**EXERCISE REQUIREMENTS**
Your answer must be an exact copy of the records below, minus any images.

== DATA EXCERPTS

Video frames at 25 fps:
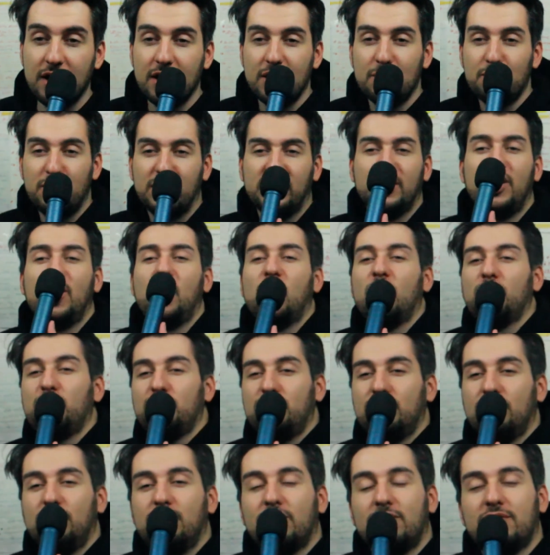but I
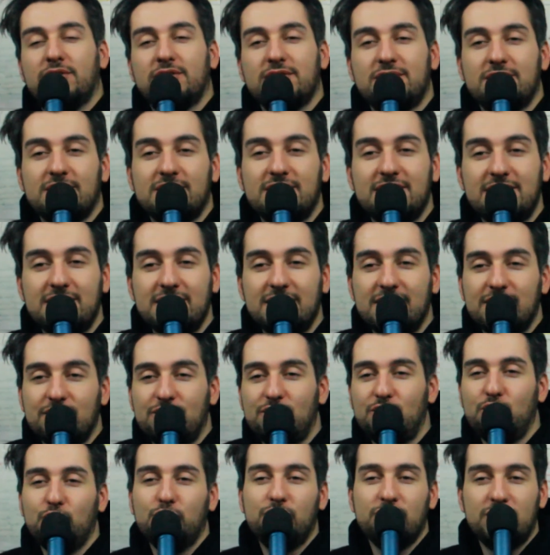hope you're gonna see
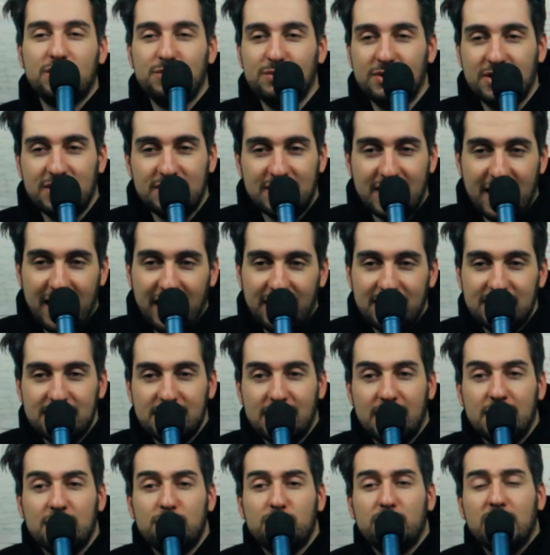through these
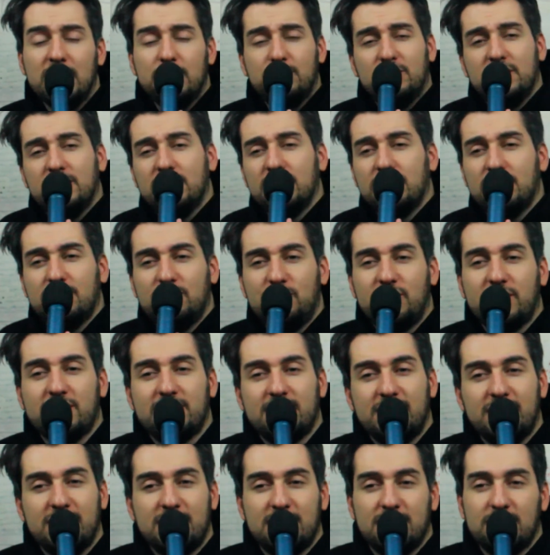mistakes and maybe
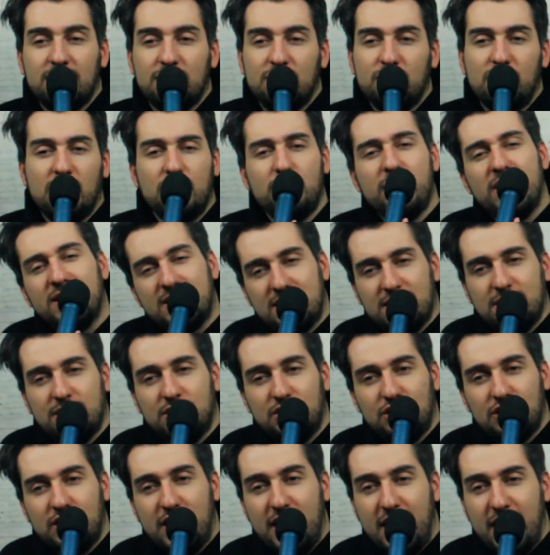just listen to the
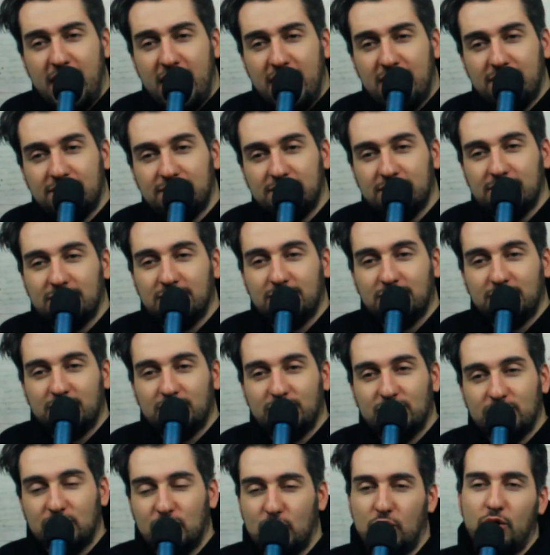message I have
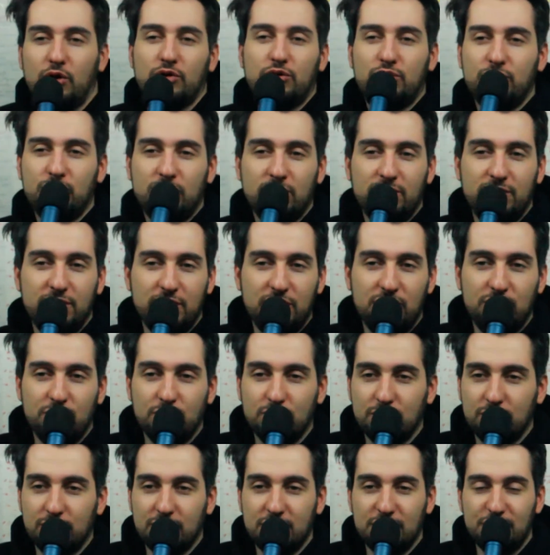or to the
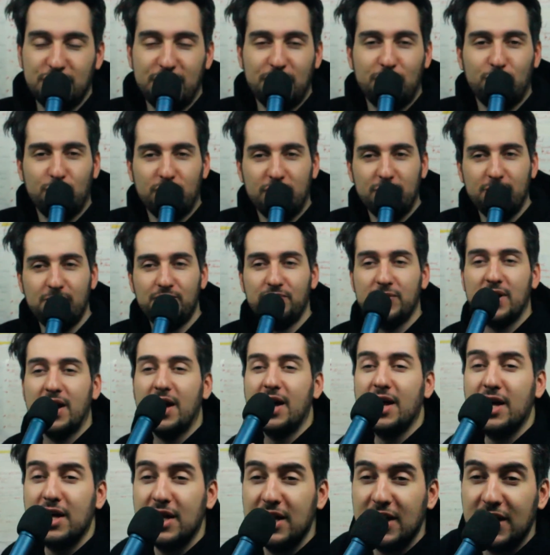video in general.
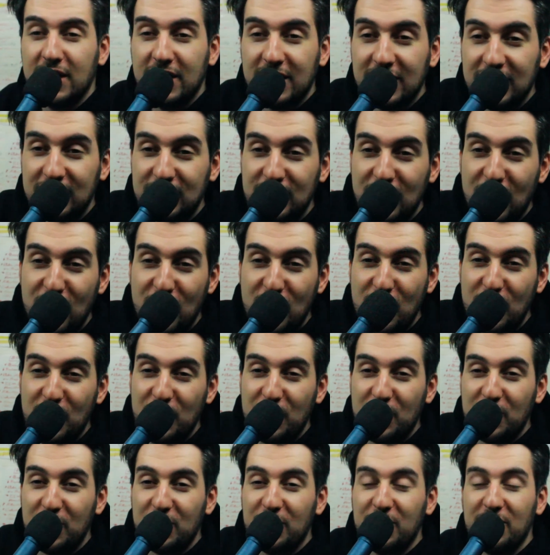
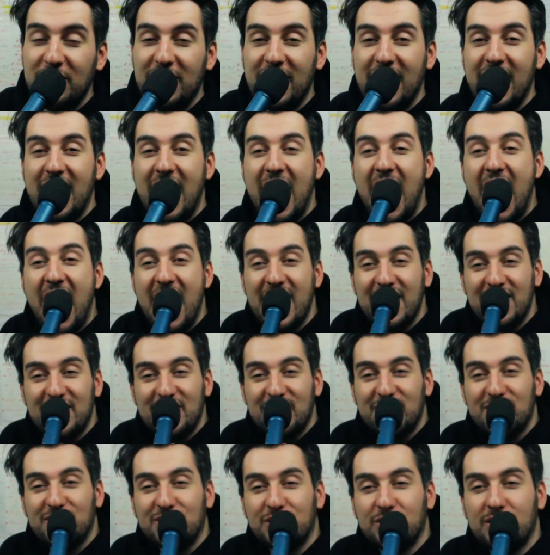So I
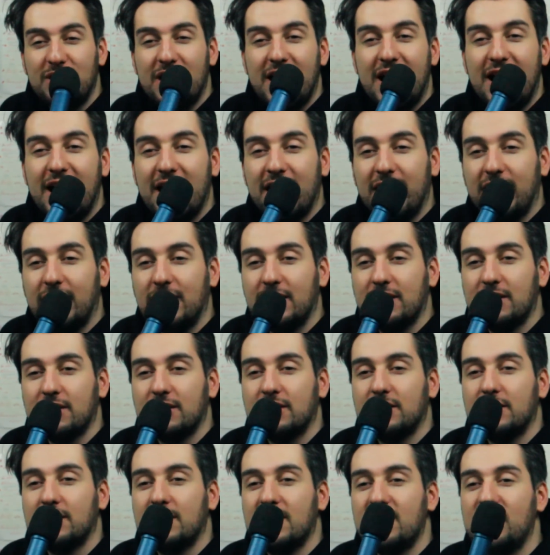know like
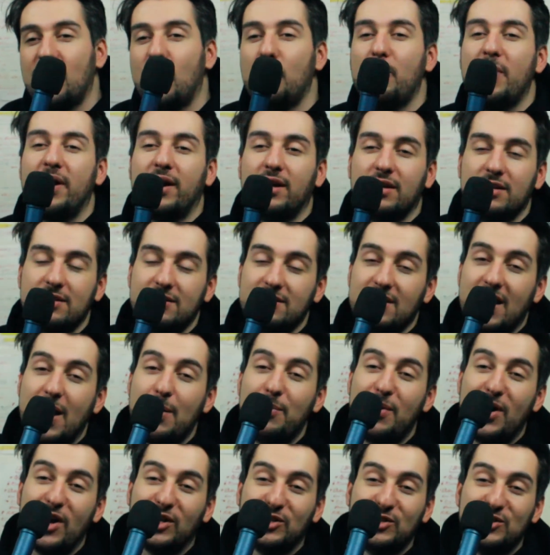nobody is
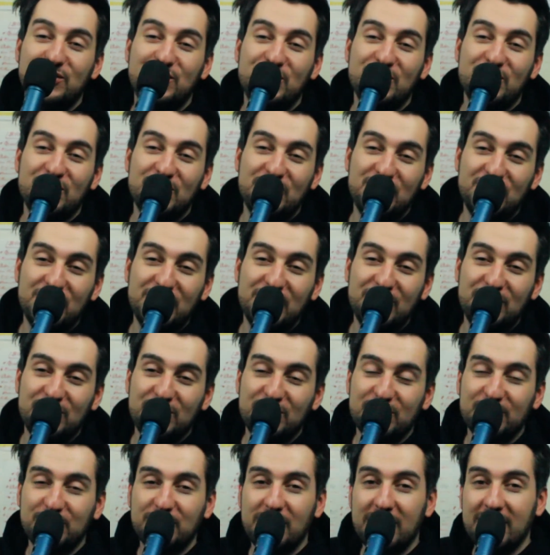about to see this
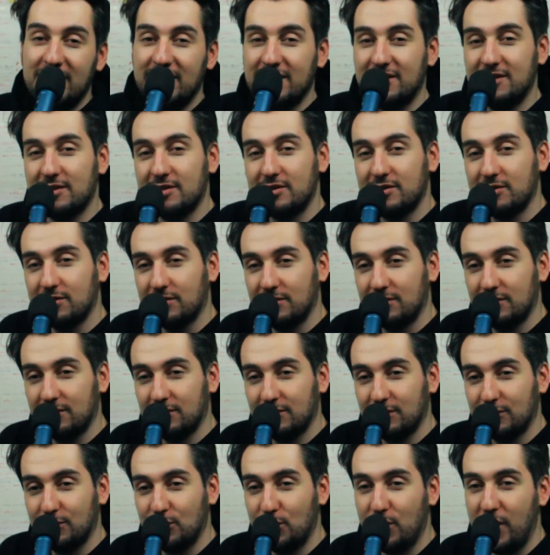video and this is
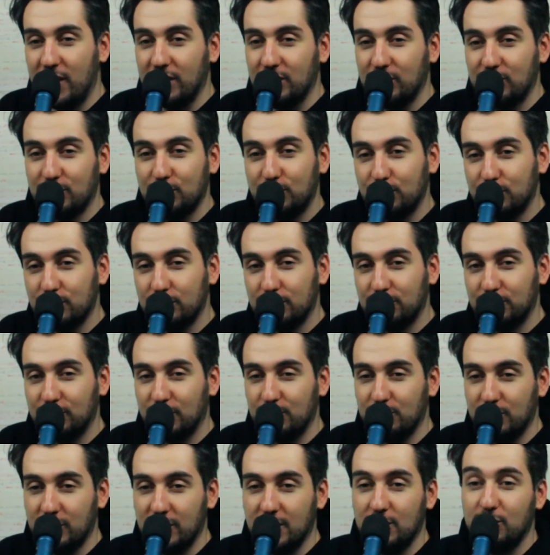quite cool
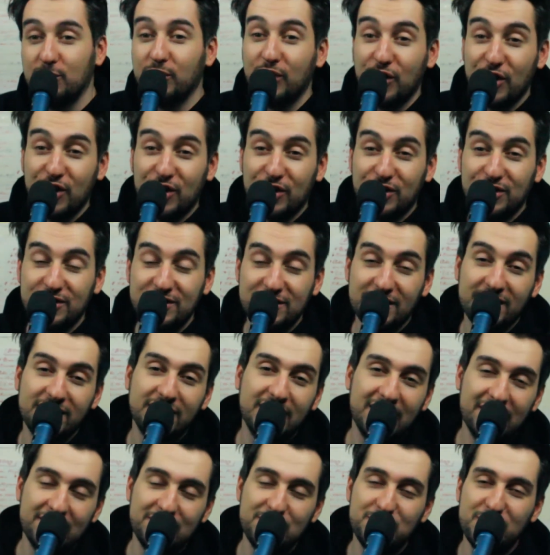for me because
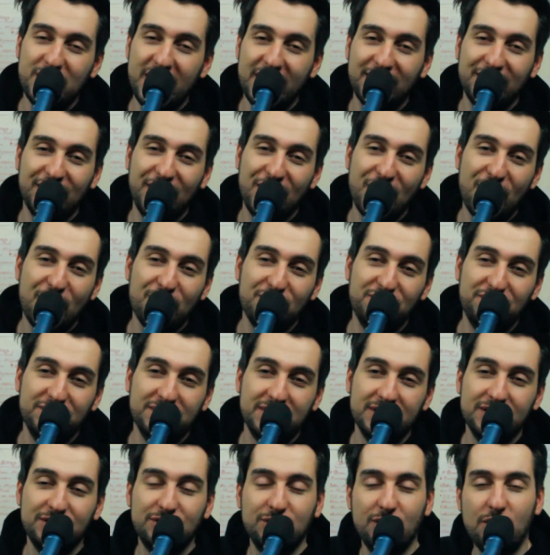it gives me like the
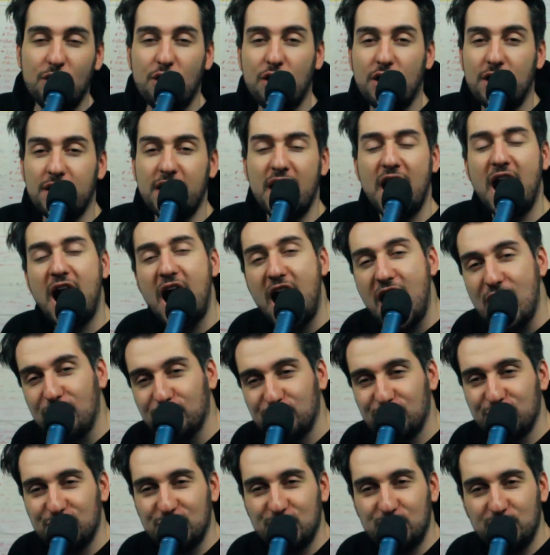confidence to learn how
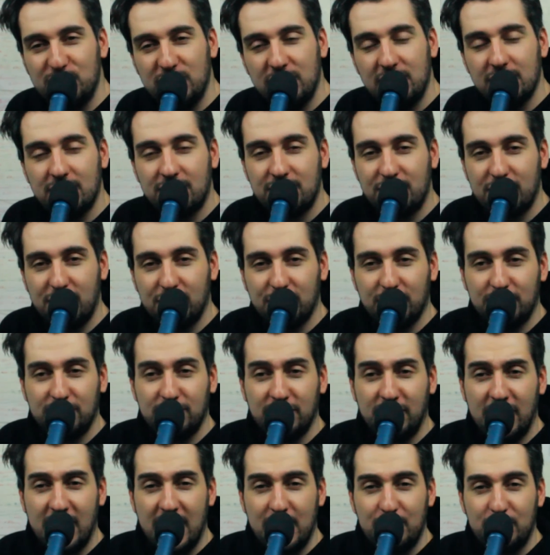to speak in front of
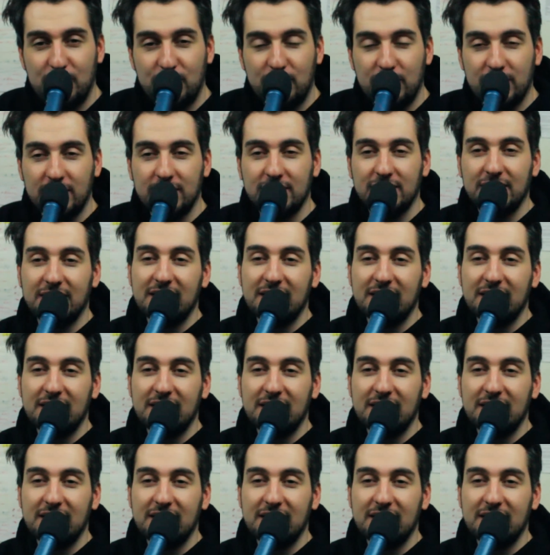the camera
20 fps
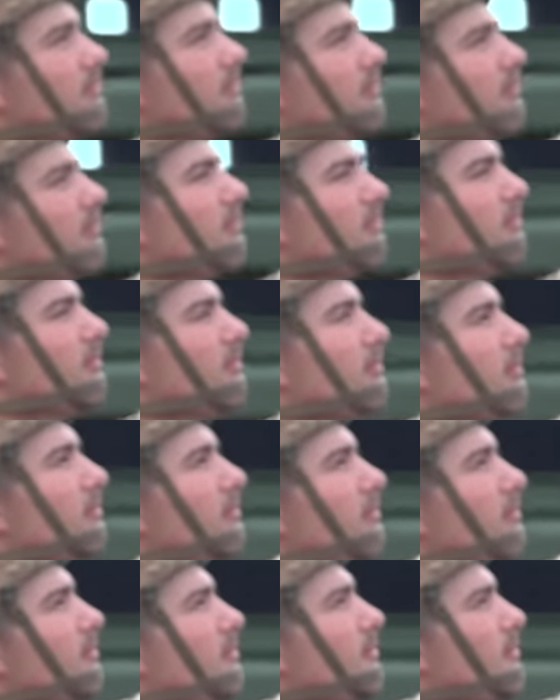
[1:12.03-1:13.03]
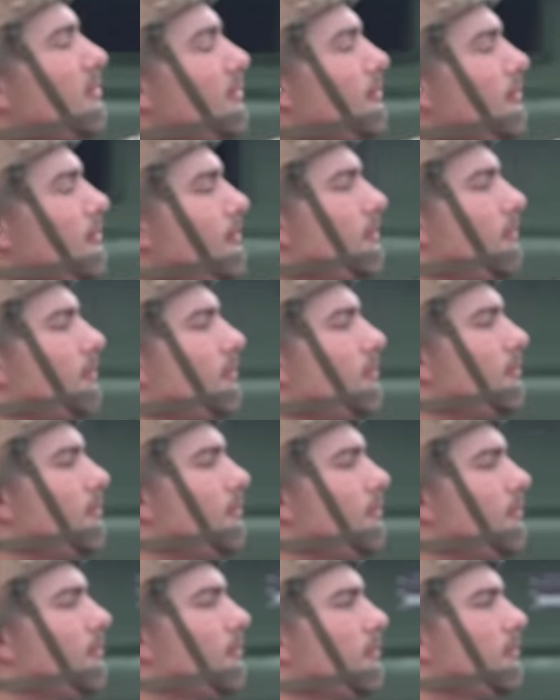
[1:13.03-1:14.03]
So, what exactly is the Army
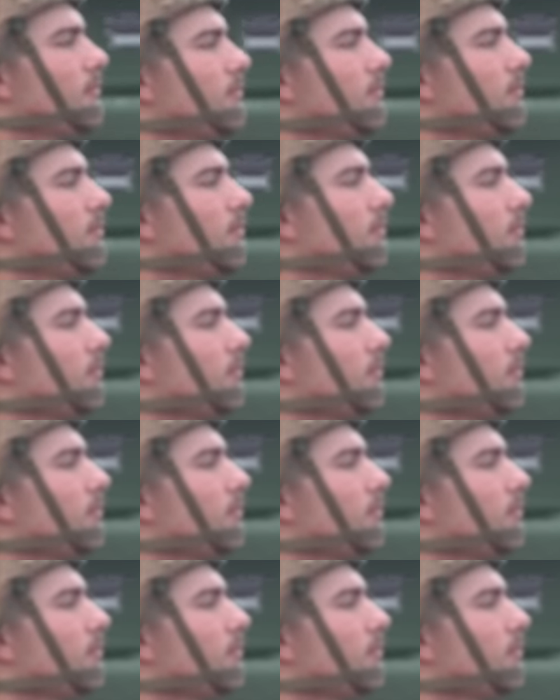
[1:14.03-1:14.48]
testing?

====

**RESULT FOR THIS EXERCISE**
Video frames at 25 fps:
but I
hope you're gonna see
through these
mistakes and maybe
just listen to the
message I have
or to the
video in general.
So I
know like
nobody is
about to see this
video and this is
quite cool
for me because
it gives me like the
confidence to learn how
to speak in front of
the camera
20 fps
[1:12.03-1:13.03]
[1:13.03-1:14.03]
So, what exactly is the Army
[1:14.03-1:14.48]
testing?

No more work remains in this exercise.